[1] This story of Regner Lodbrok is one of the most noted in all the old sagas, and there are many concerning his wonderful deeds. Regner was called Lodbrok on account of thus wrapping himself up in skins to fight the dragon. Some old writers who wrote in Latin translate the name into Villosa femoralia, which means hairy trousers.
[2] This legend of the death of Regner Lodbrok is the one most common in his histories. But there is another, and more probable, story, which tells how he, having been received by Edmund, afterwards known as the martyr king of East Anglia, was murdered by the King's huntsman, and hidden in a wood. The body was found by Regner's dog, who scraped the leaves away and revealed the crime. For this the huntsman was placed in a boat which was unseaworthy and cast adrift; and the boat, surviving the tempests, drifted to Denmark, where the guilty man, to save himself, put the crime at Edmund's door. As it was East Anglia which was first invaded by Hungwar and Hubba, and not Northumbria, this story seems the more probable; and especially so in view of the fact that Hungwar and Hubba put their royal captive Edmund to death in the most barbarous fashion afterwards.
[3] It was at a place called Hoxne, in Sussex, that this battle was fought; and the spot where it is said that King Edmund hid is known as Goldbridge. Whether the story of the king cursing the place is true or not, the legend was known at Hoxne until quite recently; and no bride or bridegroom would venture to cross Goldbridge upon their wedding day.
[4] The body of King Edmund was at first buried secretly by his friends, but afterwards it was taken up and carried to Badrichesworth, now called Bury St. Edmunds; and here, later, a monastery was founded in honor of the Martyr King, by the Danish King Canute, himself a Christian.

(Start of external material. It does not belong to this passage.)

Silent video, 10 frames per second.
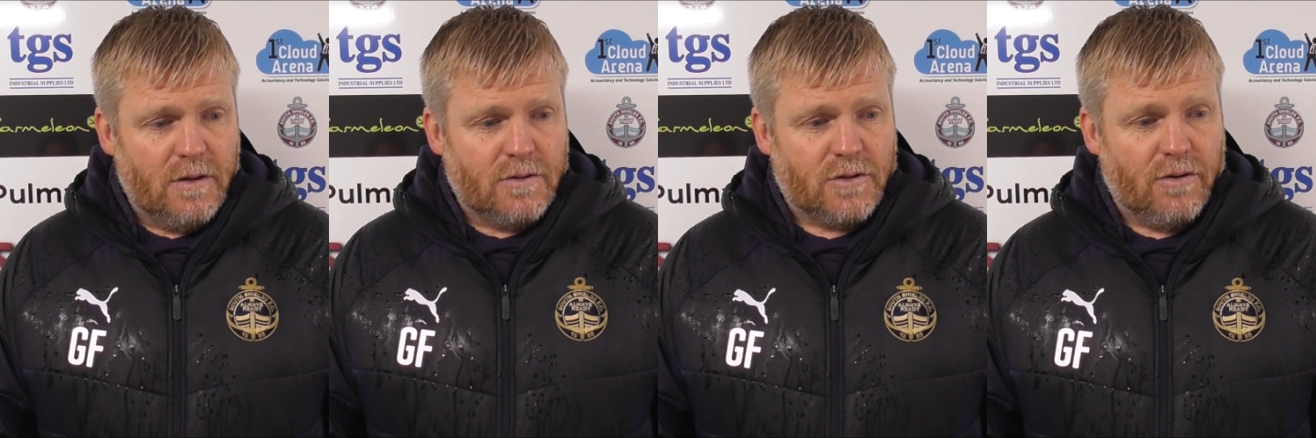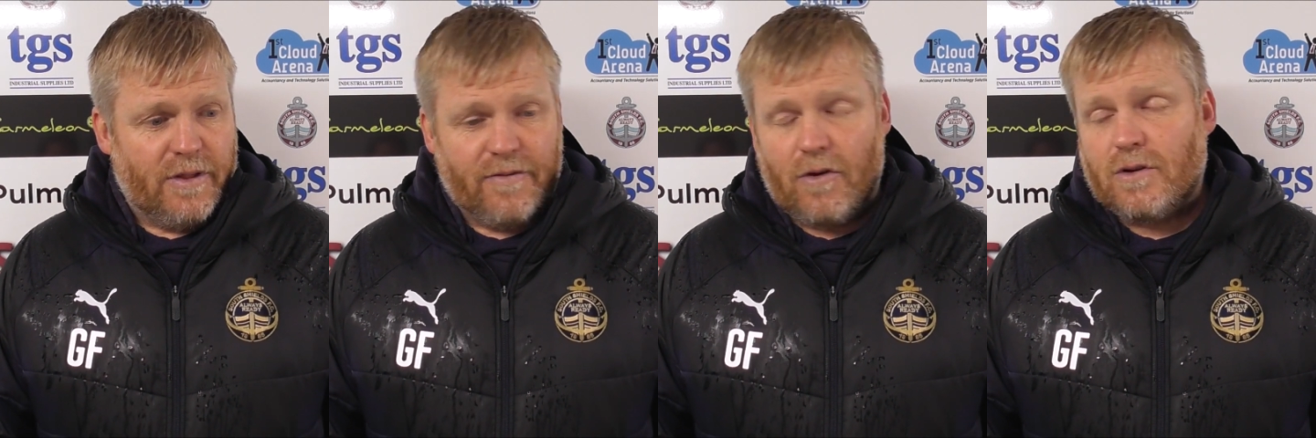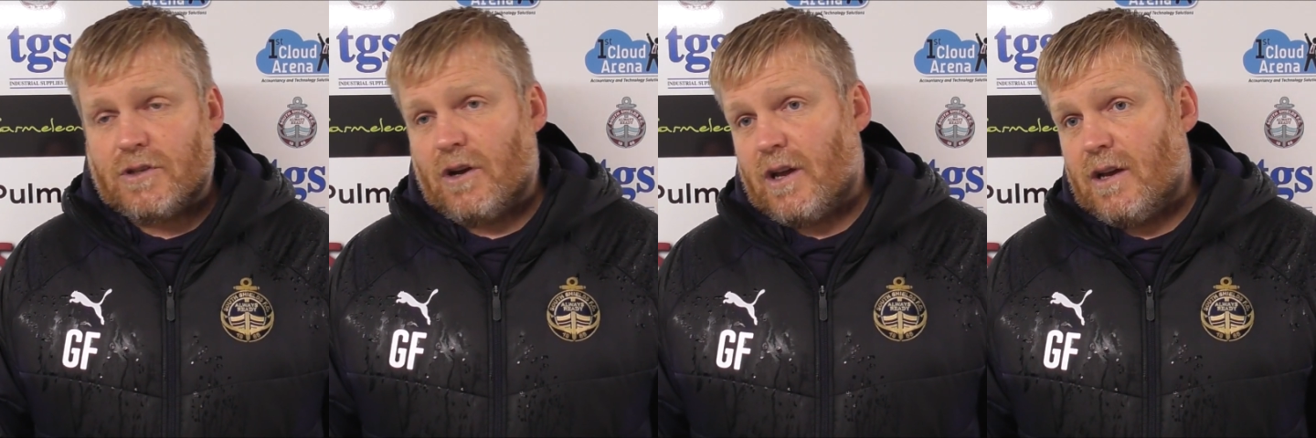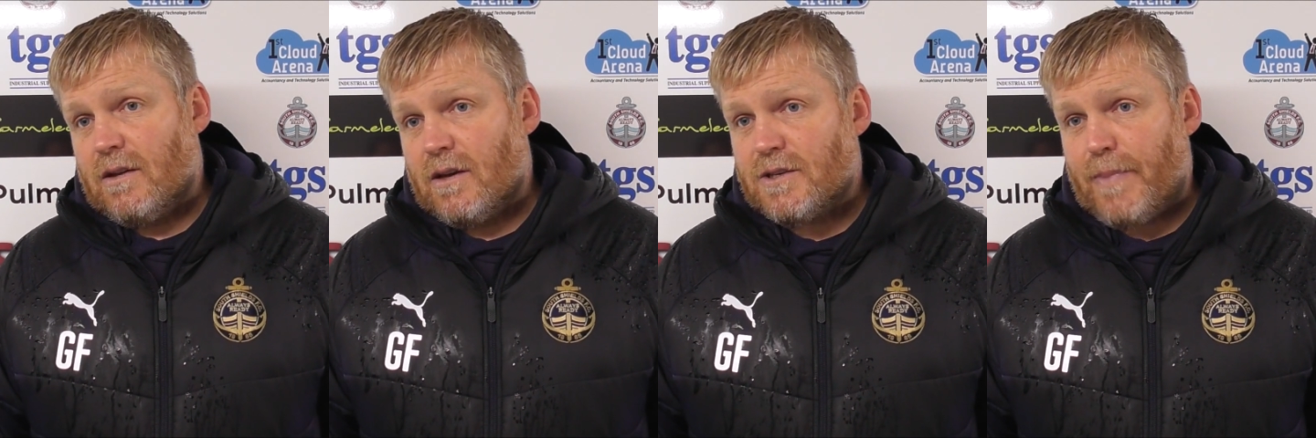so they've always got
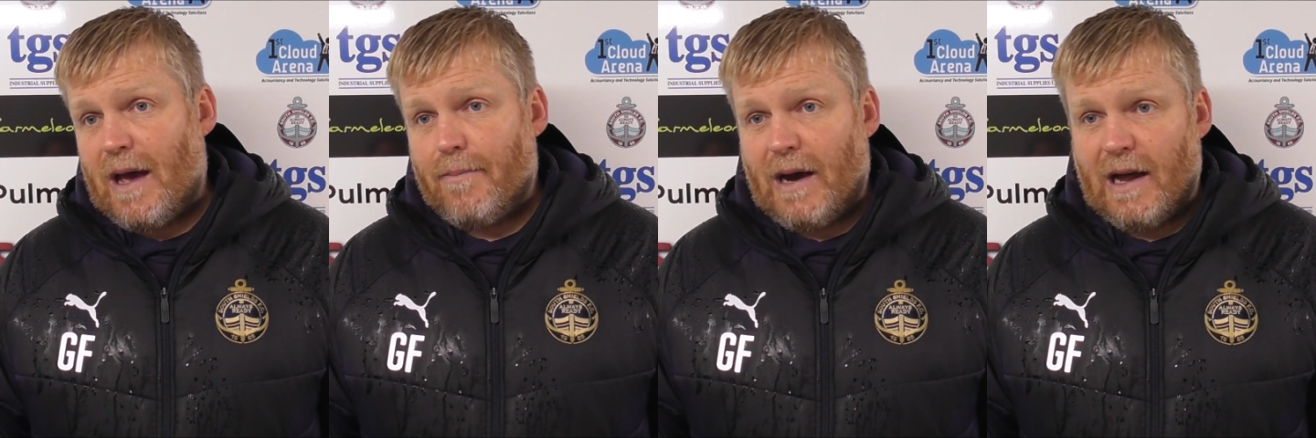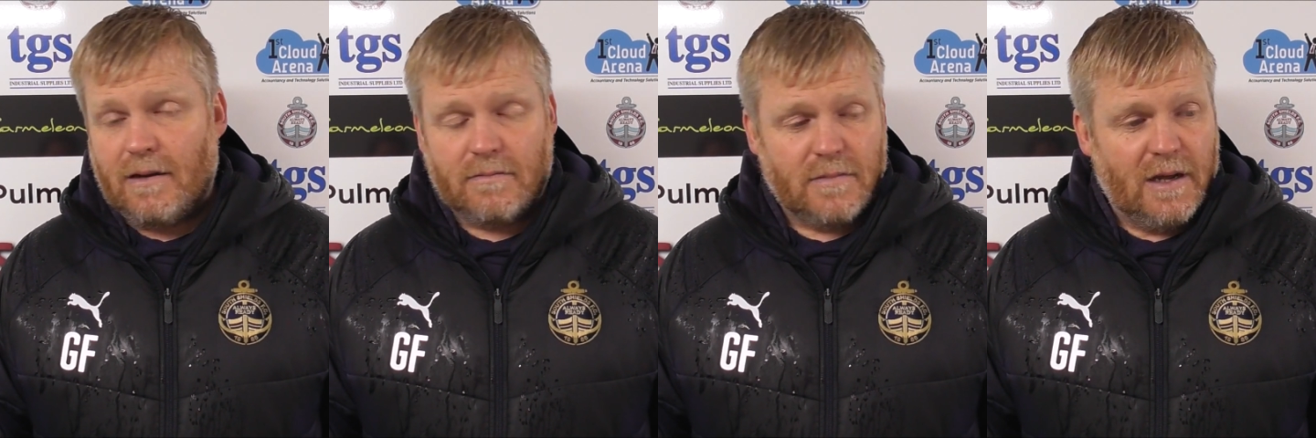a spare man.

[5] King Alfred was born at Wantage, not far from the White Horse of Berkshire. The White Horse itself, cut in the chalk, was probably the work of the early Jutes under Hengist and Horsa, which names, by the way, signify a horse and a mare. The white horse was the ensign of the Old Saxons; and hence it is, to this day, found upon the shield of Brunswick and Hanover. There exists near Wantage, the remains of the ancient long barrow or burying place, called Weyland Smith's forge, celebrated by Sir Walter Scott in his novel of "Kenilworth." It owes its name to the old Norse deity, Volundr, who was the blacksmith of their mythology, as Vulcan was amongst the Greeks and Romans.
[6] Seward, son of Beorn earl of Northumbria. Tradition said that Beorn's father was a bear in the forests of Norway; and that beneath Beorn's shaggy locks the long ears of a bear were hidden from view.
[7] Lincoln.
[8] My readers will remember that the Britons were always at war with the Saxons, by whom they had been driven into that land which we now call Wales, and into Cornwall, or South Wales. The Welsh are the descendants of the Britons; and the word Welsh comes from the Saxon word wealhas, which means a stranger, or some one you cannot understand.
[9] Athelney, a small spot at the confluence of the rivers Tone and Parret in Somersetshire.
[10] This jewel was found long afterwards, perfect and undefaced, and it is now preserved at Oxford. For eight hundred years it had lain in the peaty soil, just where the King must have dropped it.